Naproxen/diphenhydramine

Combination of
- Naproxen: NSAID
- Diphenhydramine: Antihistamine

Clinical data
- Trade names: Aleve PM, others
- AHFS/Drugs.com: Aleve-PM
- License data: US DailyMed: Diphenhydramine hydrochloride and naproxen sodium;
- Routes of administration: By mouth
- ATC code: R06AA52 (WHO) M01AE57 (WHO);

Legal status
- Legal status: CA: OTC; US: OTC;

= Naproxen/diphenhydramine =

Drug combination used to relieve pain

Naproxen/diphenhydramine, sold under the brand name Aleve PM among others, is a formulation of naproxen with diphenhydramine marketed by Bayer Healthcare. It is available over-the-counter.
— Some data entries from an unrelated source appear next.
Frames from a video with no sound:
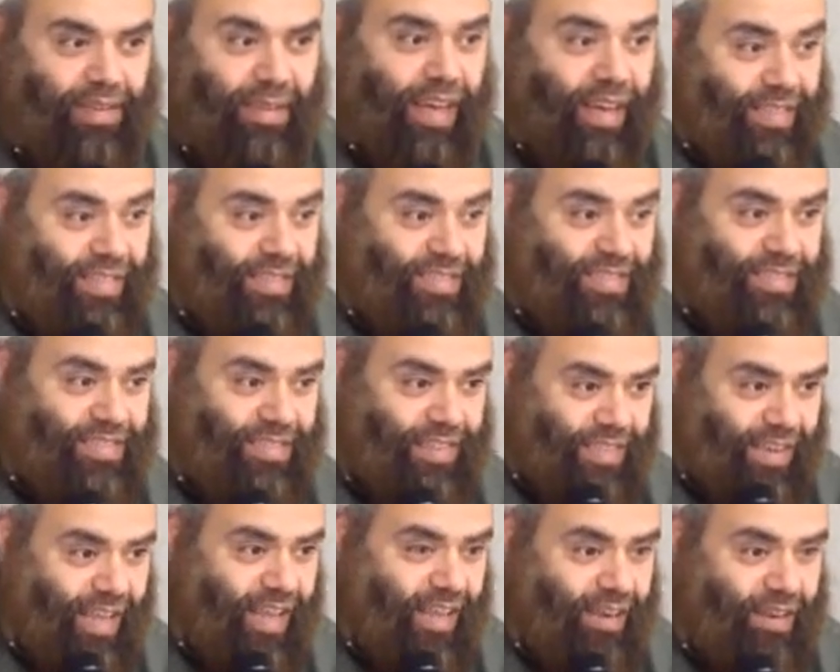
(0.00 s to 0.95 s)
others
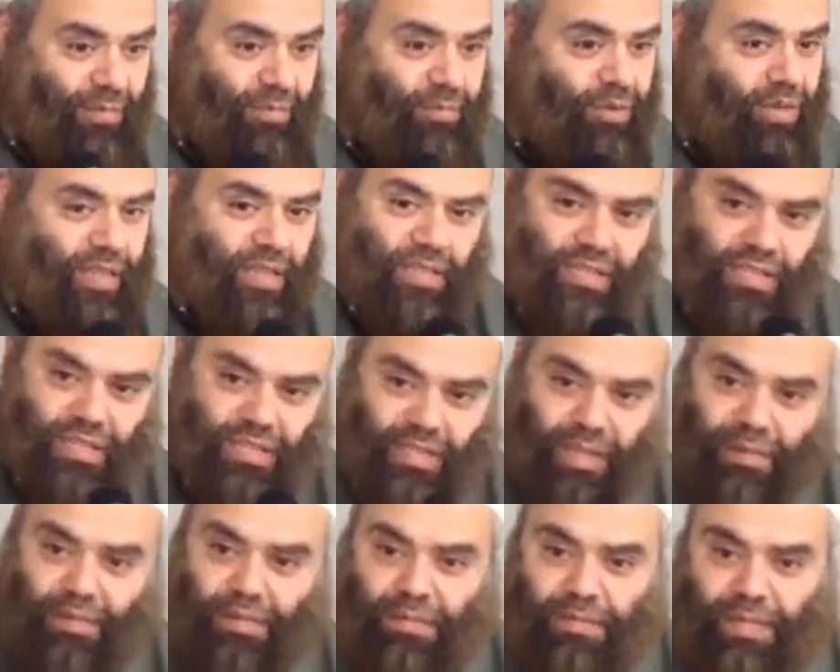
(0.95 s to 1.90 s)
in a haram way, this is
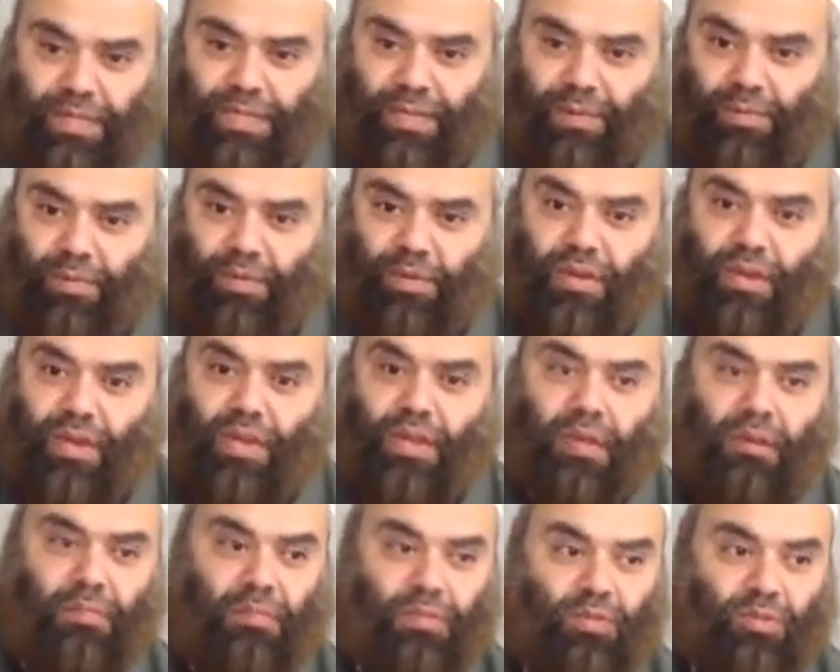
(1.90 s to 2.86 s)
not permissible.
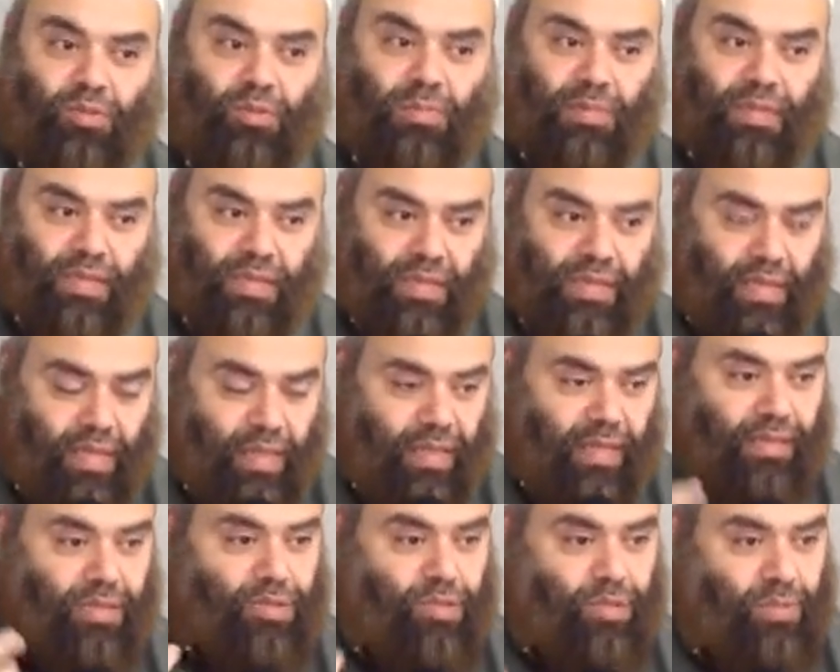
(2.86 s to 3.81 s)
But to be
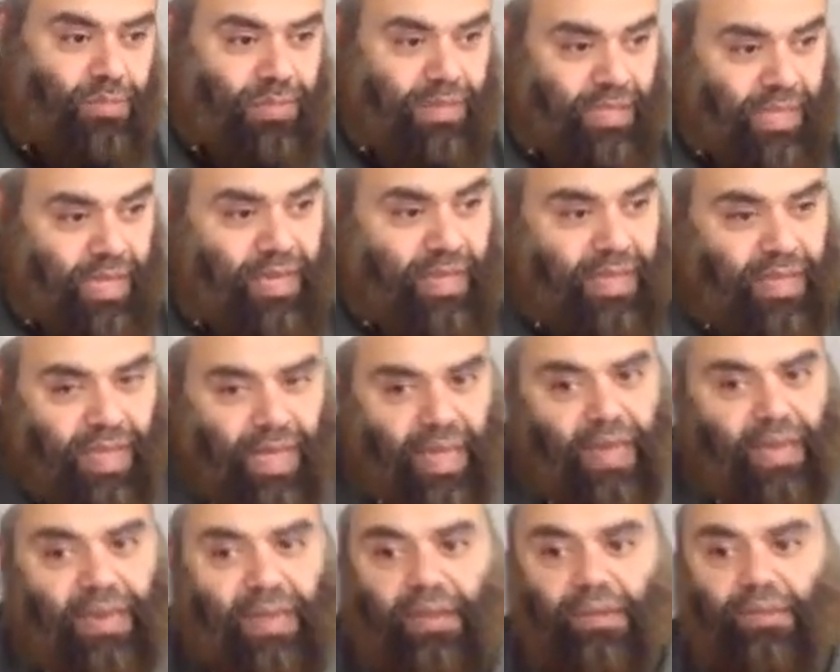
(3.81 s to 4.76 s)
things to be done in the
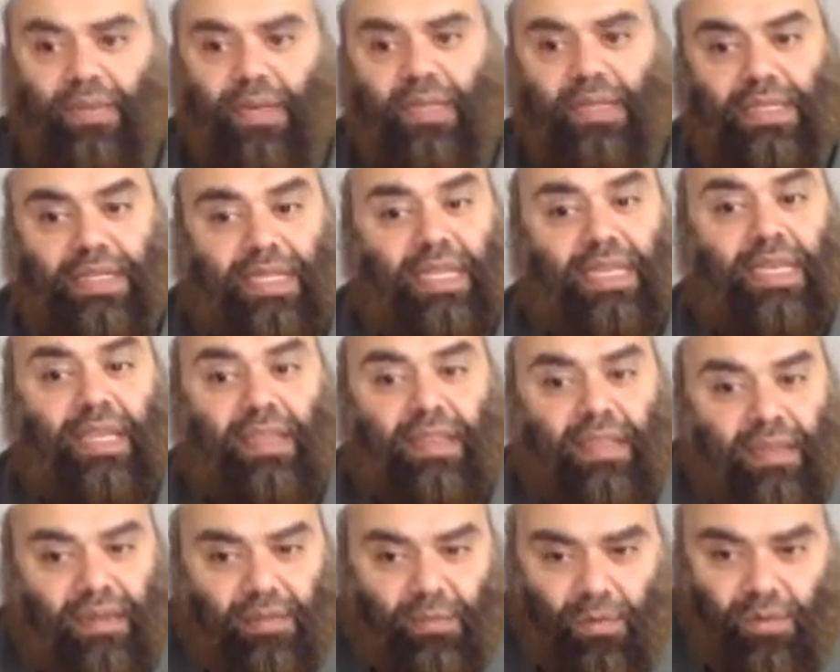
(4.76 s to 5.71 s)
halal way, seeking
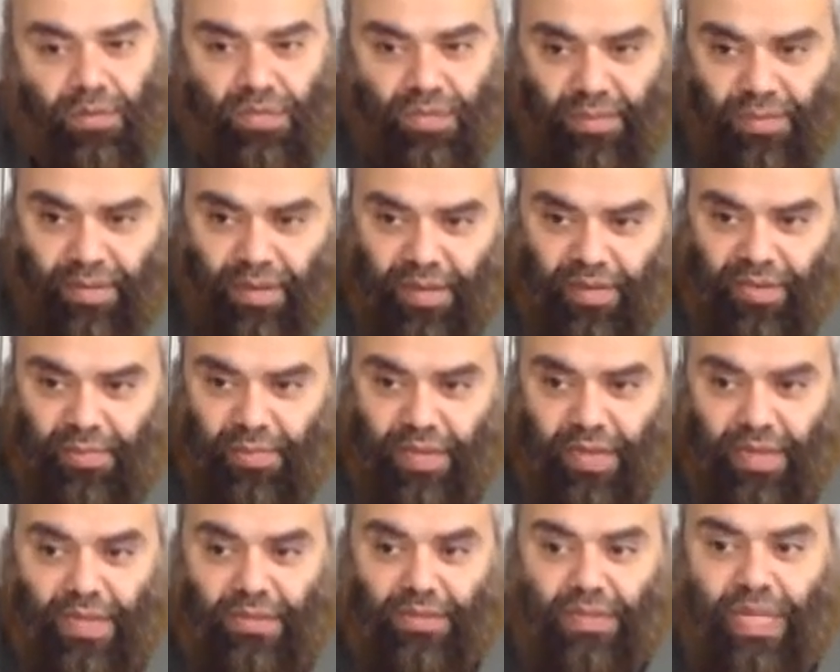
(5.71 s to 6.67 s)
the rewards of Allah
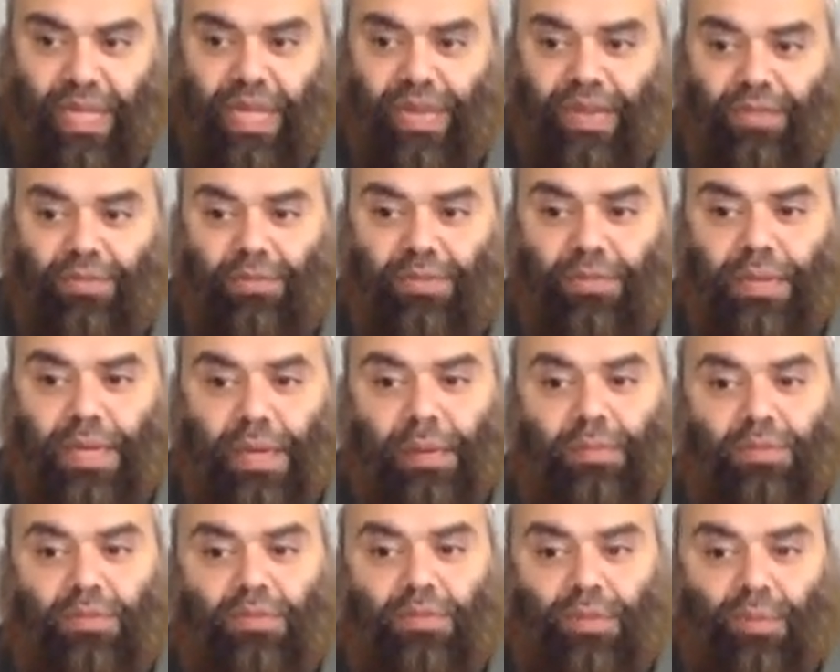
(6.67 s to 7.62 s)
subhanahu wa ta'ala, to be
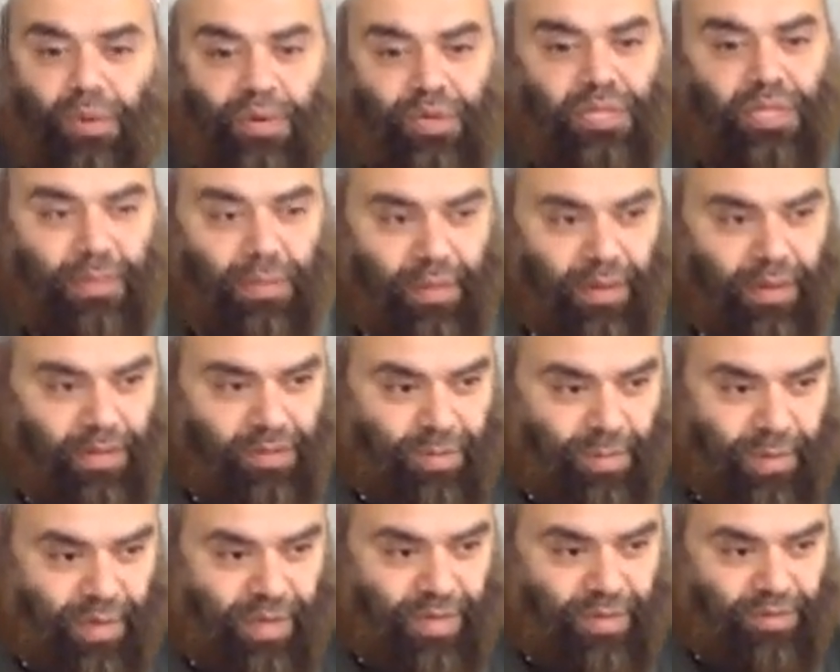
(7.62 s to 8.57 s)
able to worship Allah
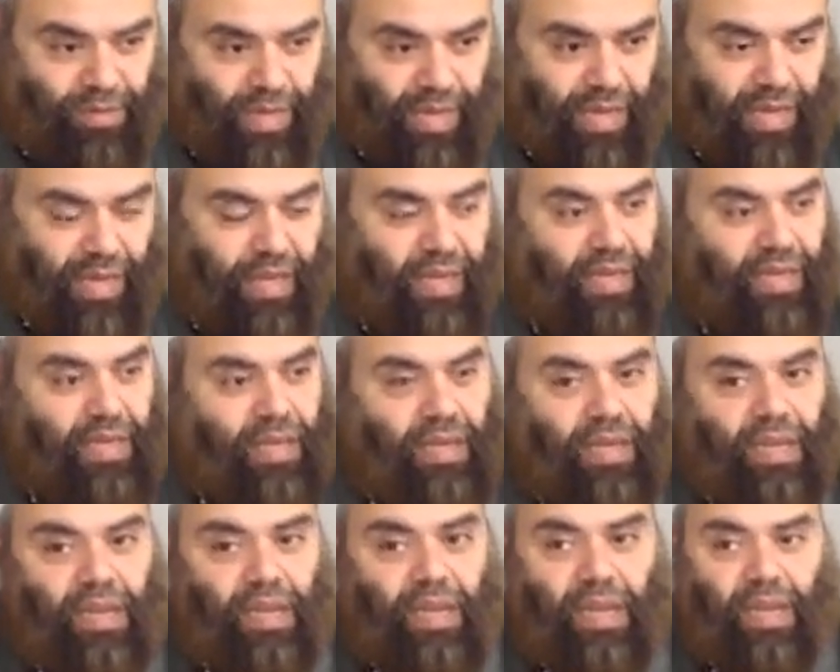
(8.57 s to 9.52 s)
subhanahu wa ta'ala
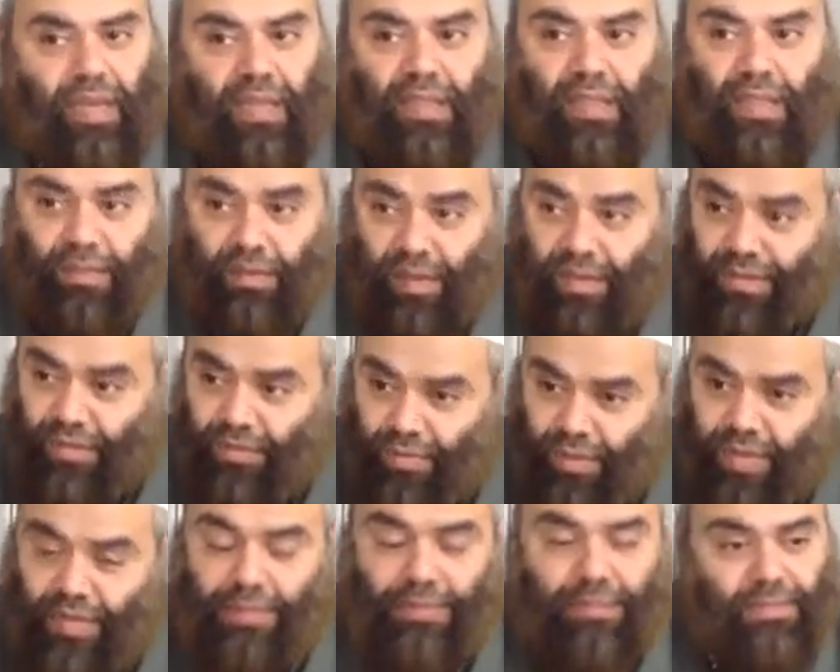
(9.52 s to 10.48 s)
in the right
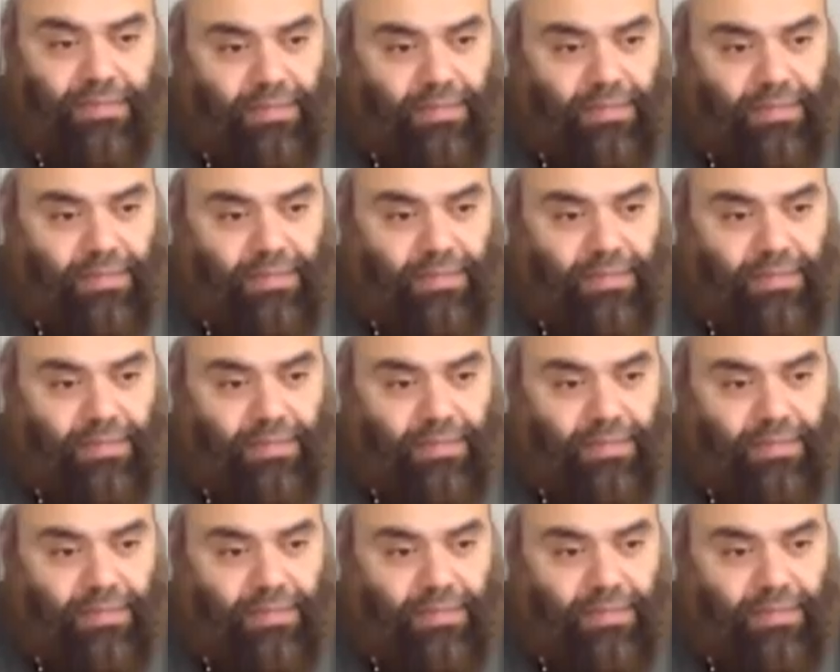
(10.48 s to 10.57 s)
way,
The intended use of the drug is relieve pain specifically when going to sleep.

== Adverse effects ==

Women in the third trimester of pregnancy should avoid this drug because there is a risk that naproxen, like other NSAIDs, may cause premature closure of the ductus arteriosus.

In October 2020, the US Food and Drug Administration (FDA) required the prescribing information to be updated for all nonsteroidal anti-inflammatory medications to describe the risk of kidney problems in unborn babies that result in low amniotic fluid. They recommend avoiding NSAIDs in pregnant women at 20 weeks or later in pregnancy.